A think-tank in London has an idea that could revolutionize the role of victims in the investigations of the crimes perpetrated against them. In our conventional ideas of criminal justice, evolved as they are from the Old Testament/Torah, victims play the role of pretext for the dramatic conflict between guilt and innocence. They have no formal role in that conflict, played out by high priest-like lawyers arguing before the Judge. As reported in The Guardian June 5, 2012 the Institute for Public Policy Research (IPPR) is arguing in a new report to alter that role significantly.
“Victims of crime in England and Wales should be able to track their case online from the moment it is reported to the point when justice is served, a think-tank has said.”
The IPPR implies that the victim should become a kind of manager of the investigative process in much the same way that a customer implicitly can manage her experience in a retail store. The customer cannot alter the limits of the law or the facts — nor limits of price nor what the store has in stock — but he certainly can affect the quality of the experience.
“Police forces should develop crime-tracking applications so that people can follow their cases through the system, the Institute for Public Policy Research (IPPR) recommended.
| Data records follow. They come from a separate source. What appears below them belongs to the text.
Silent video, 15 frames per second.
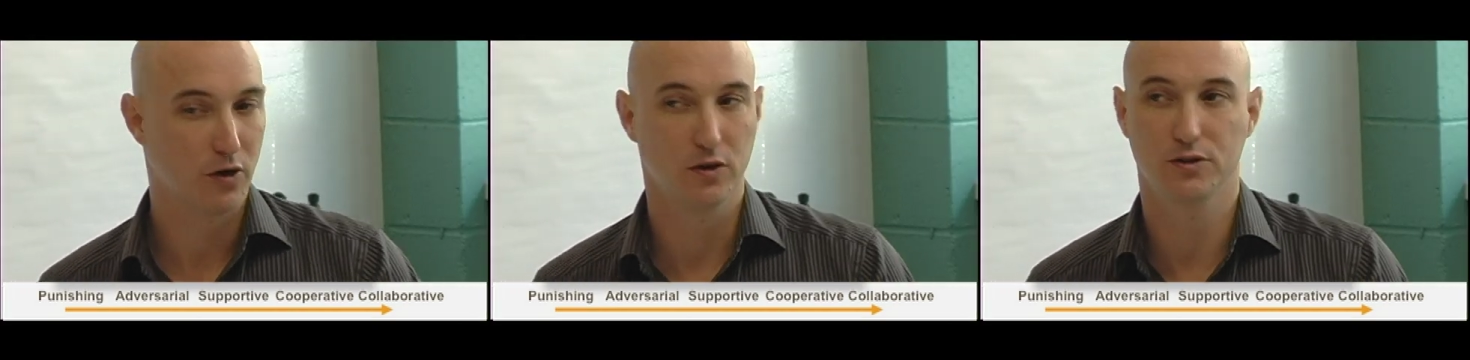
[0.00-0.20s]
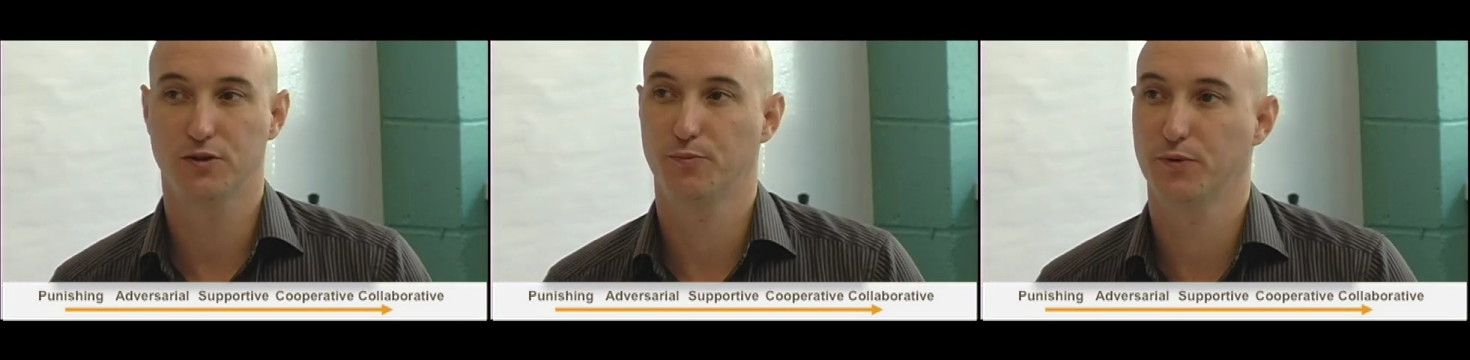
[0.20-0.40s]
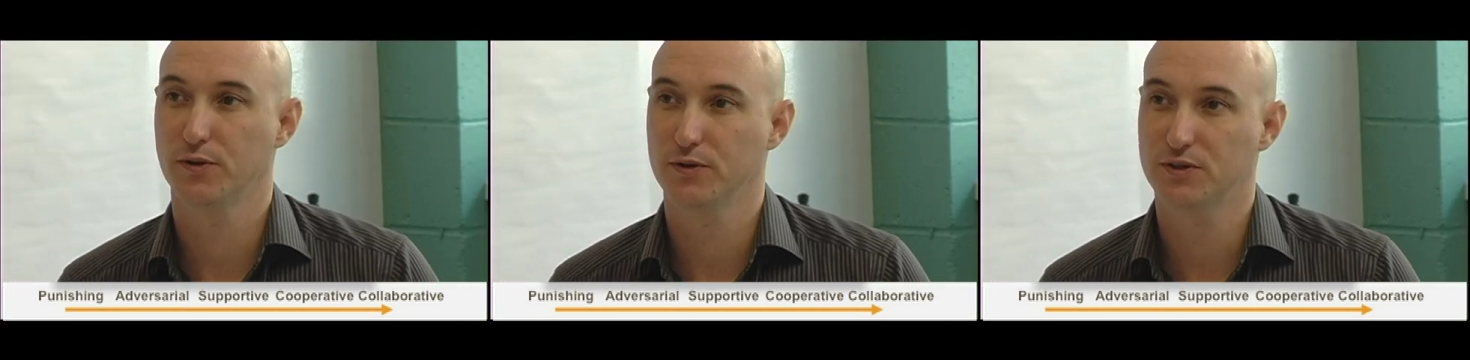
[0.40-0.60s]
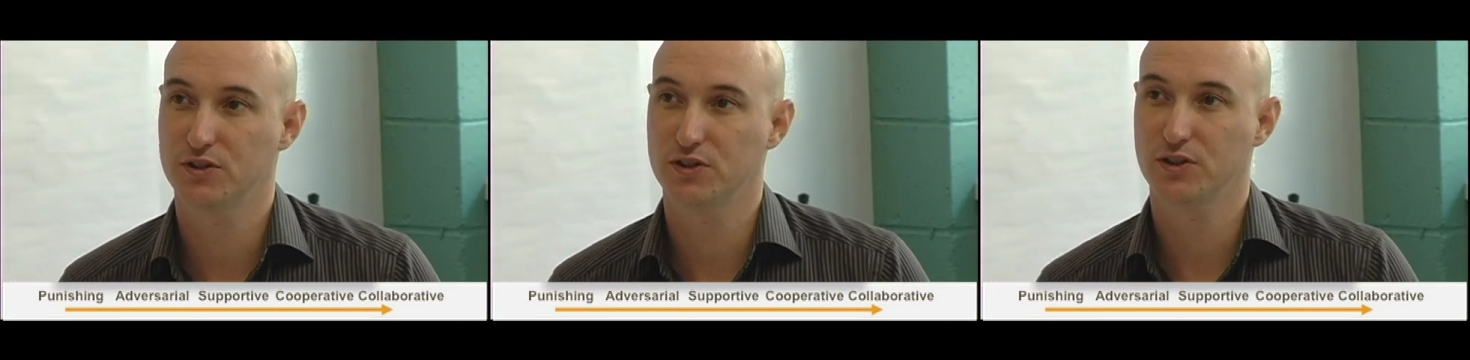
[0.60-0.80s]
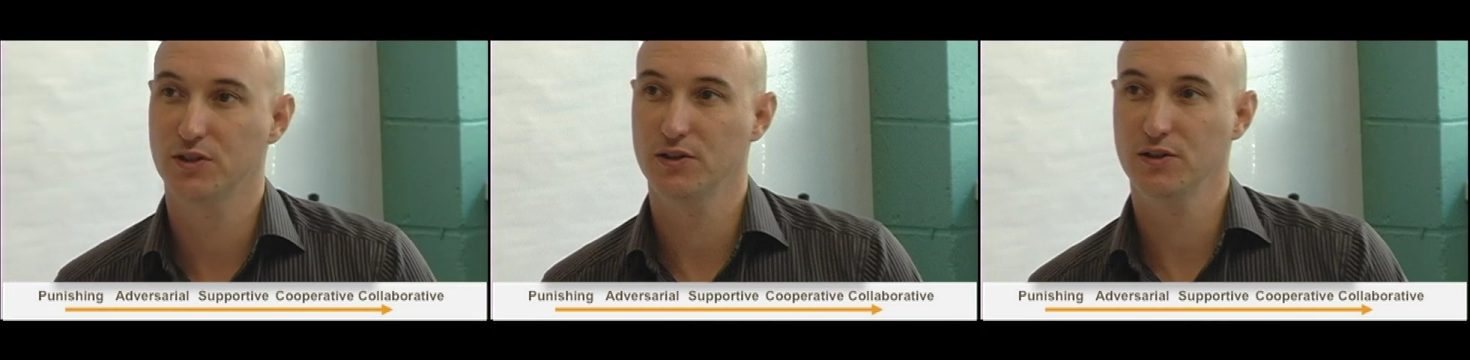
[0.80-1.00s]

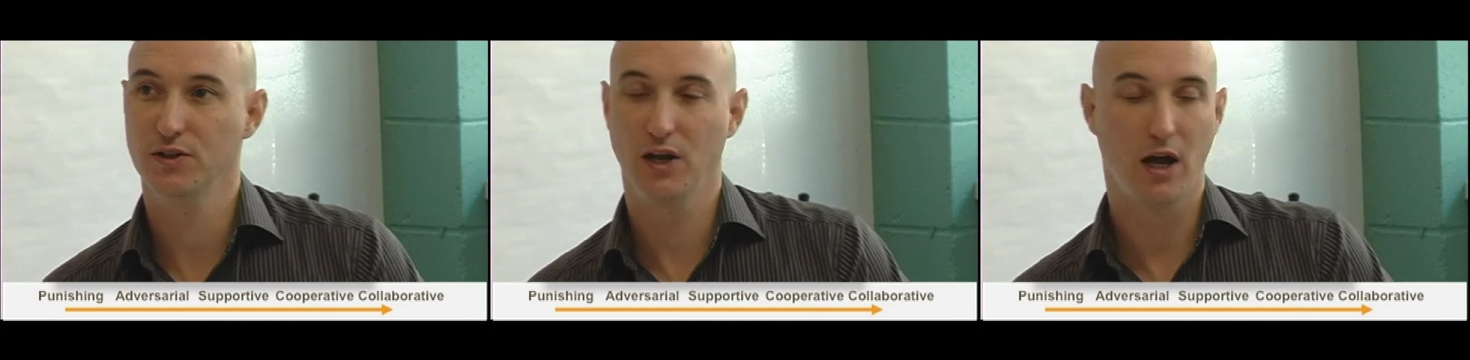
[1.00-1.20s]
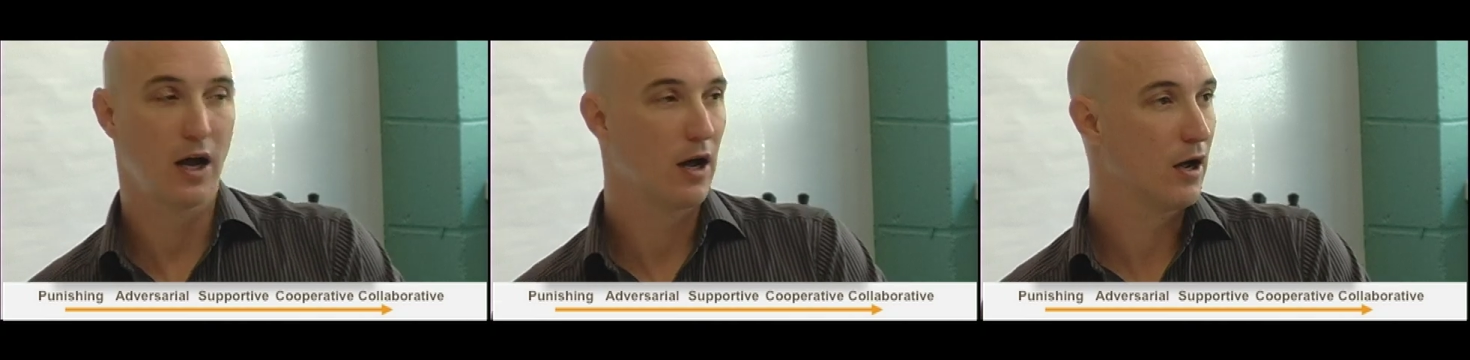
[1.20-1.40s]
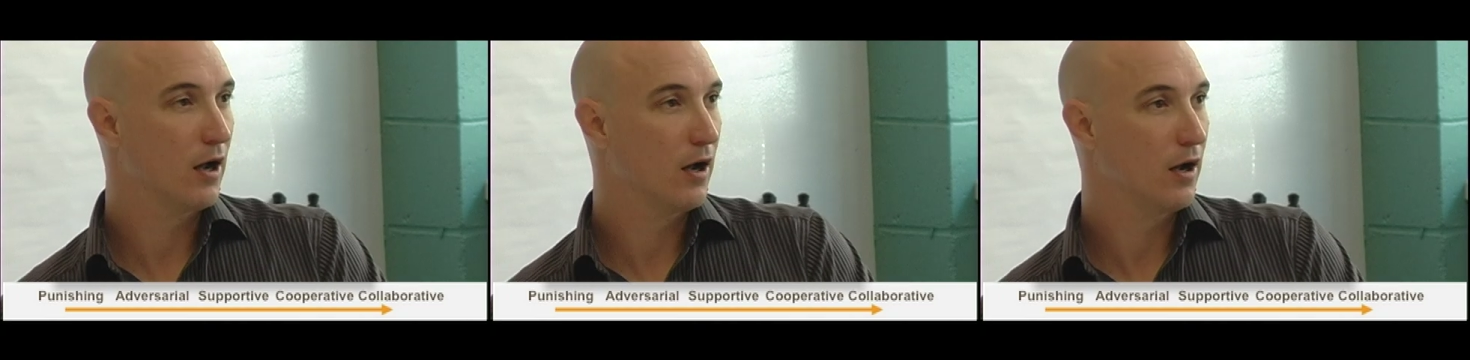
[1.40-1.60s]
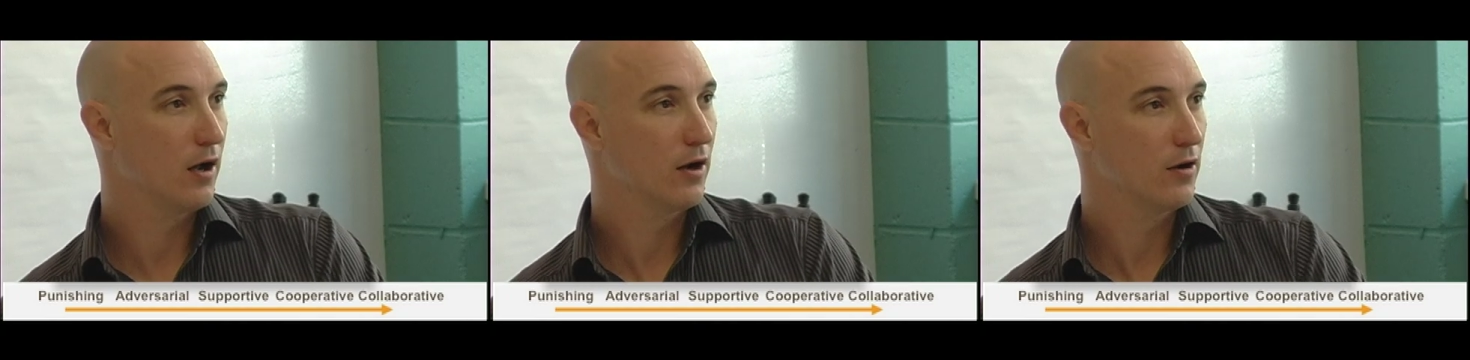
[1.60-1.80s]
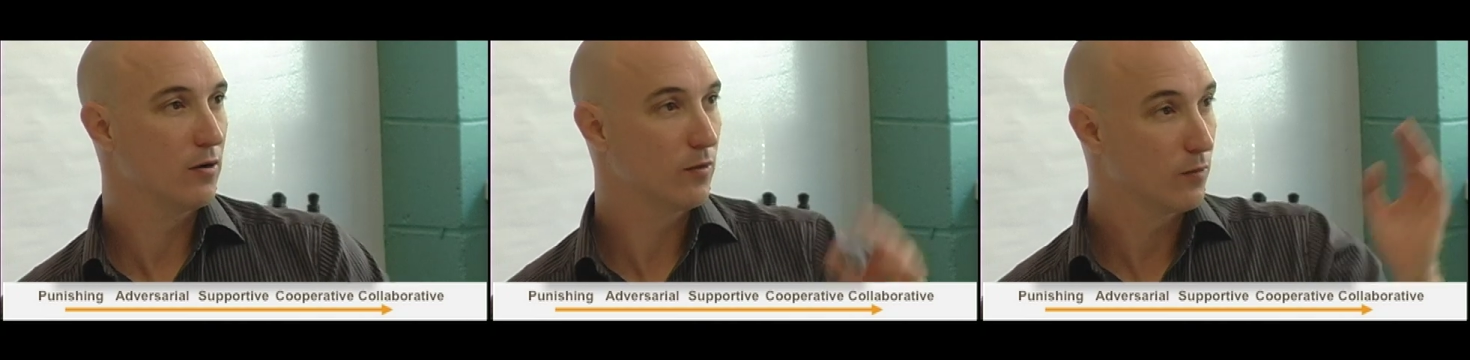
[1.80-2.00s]
contribution.
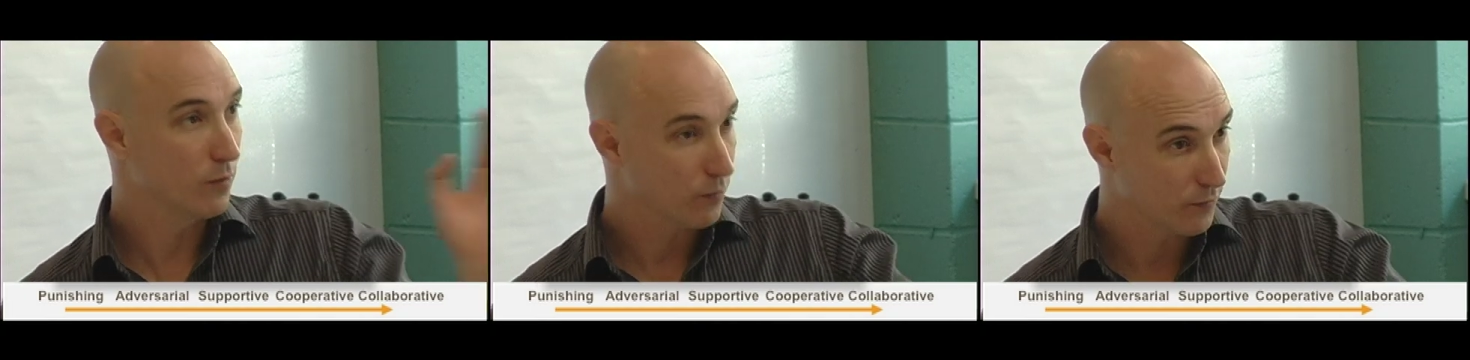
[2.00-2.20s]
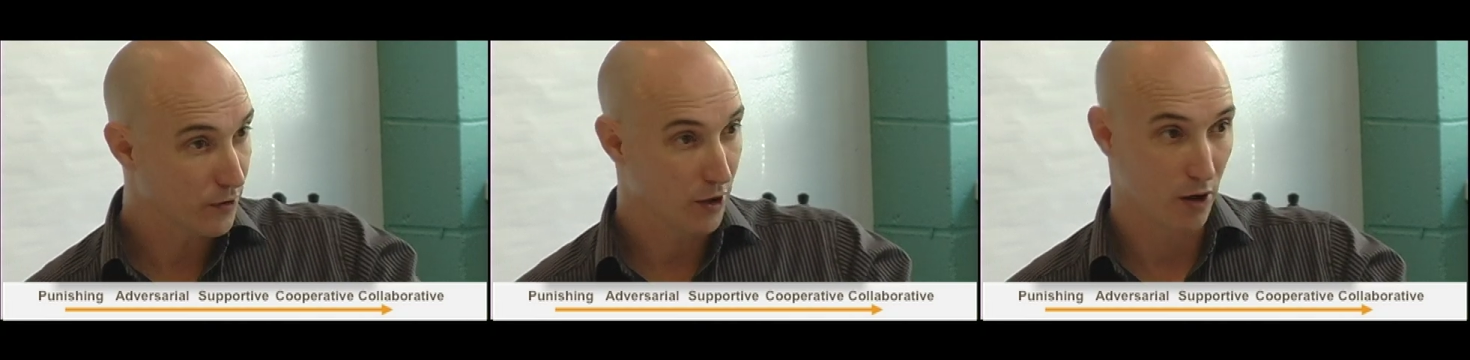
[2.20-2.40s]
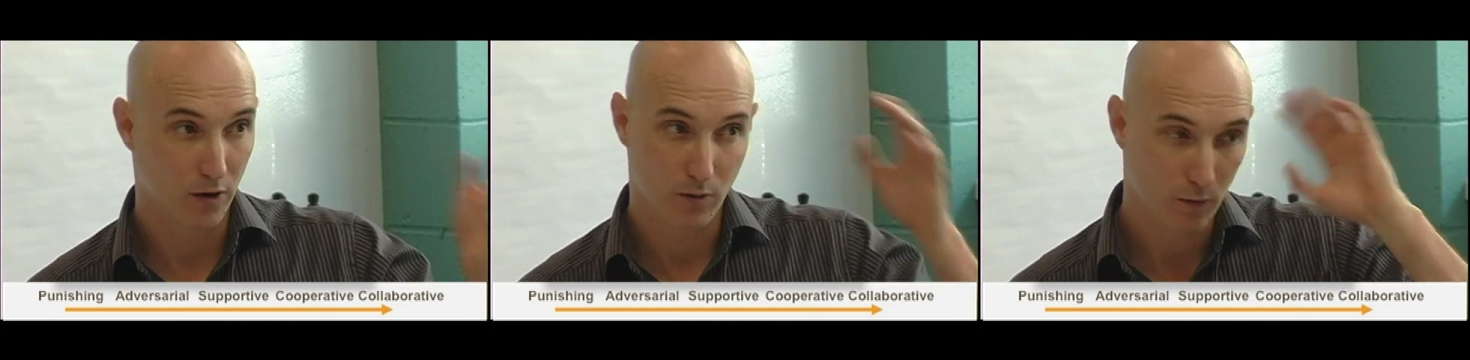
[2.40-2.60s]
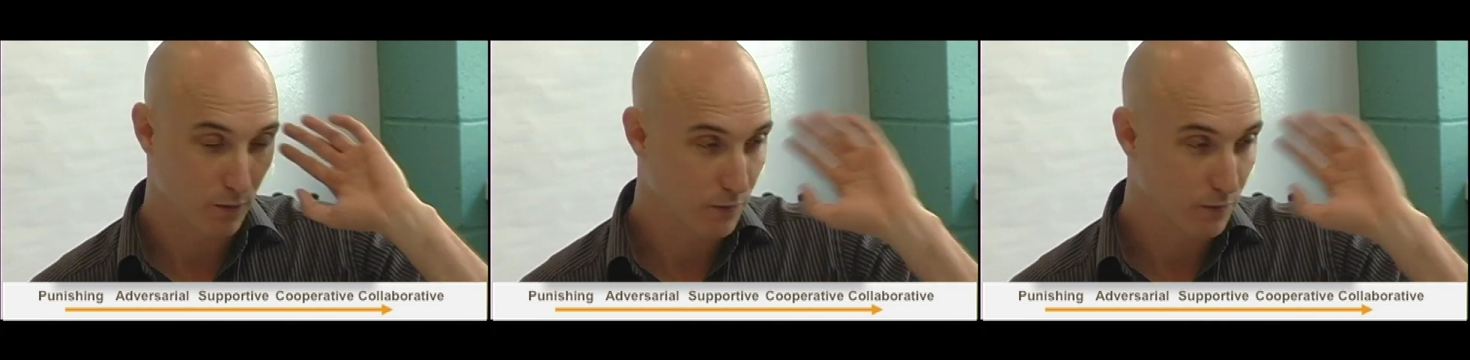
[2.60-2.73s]
Uh, you know,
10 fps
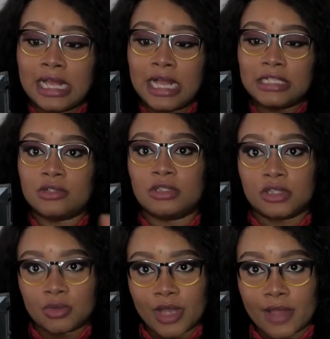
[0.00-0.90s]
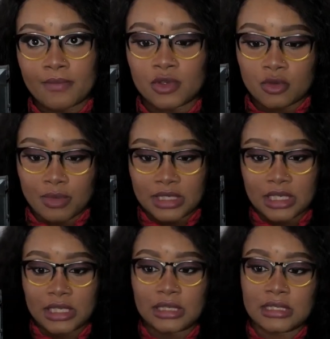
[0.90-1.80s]
I do this way. So
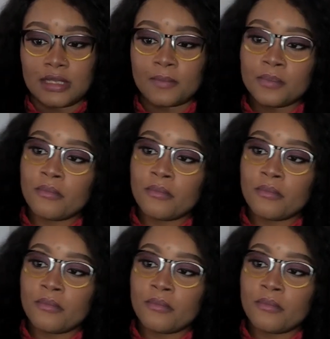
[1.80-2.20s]
basically this thing.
“The IPPR found that not knowing what was happening in a case was a key cause of frustration for victims and undermined their confidence in the criminal justice system.
“It is calling for details on the progress of cases – including arrests, investigations, judgments and transcripts – to be published online by the police, courts and the Crown Prosecution Service, as long as it is legally safe to do so.”
Think of the implications. How could this technique change the process? For one, it appears that involvement in this way would greatly aid the victim’s return to wholeness. In what ways might this outcome, over time, fundamentally affect for the better the police-community relationship, especially in higher-crime areas? How might this technique enhance the sense of achievement for the investigators, to know they have restored much to a life? Victims and their extended networks would develop a different and better feeling about the dedication and compassion of the police. The current opacity of so much police procedure unintentionally burnishes negative urban legends and other street wisdom about the ethical values of “5-0.”
I suspect transparency also would boost the energy of investigators over the course of the investigative slog. I also suspect the engagement with victims in this way would improve effectiveness in ways we have not yet conceived.
Of course one would have to be very careful about risks, such as pressure on victims to leak info — a particular potential risk in gang cases –or tainting the integrity of the case in the context of conventional procedures. For example, one can’t have victims clarifying their memories as a result of seeing how the investigation unfolds. But smart cops and prosecutors can manage the potential risks. They always have done so.
The Brits are moving ahead but not alone in this thinking. Departments such as the Cambridge MA PD are moving on the same path.
In language straight from Robert Peel, the think-tank concludes,
“The effectiveness of the criminal justice system depends crucially on the public’s confidence in it.
“Given that so much of that confidence is linked to information and communication technology, this potentially enables us to develop a more transparent, accessible and responsive criminal justice system with victims at its heart.”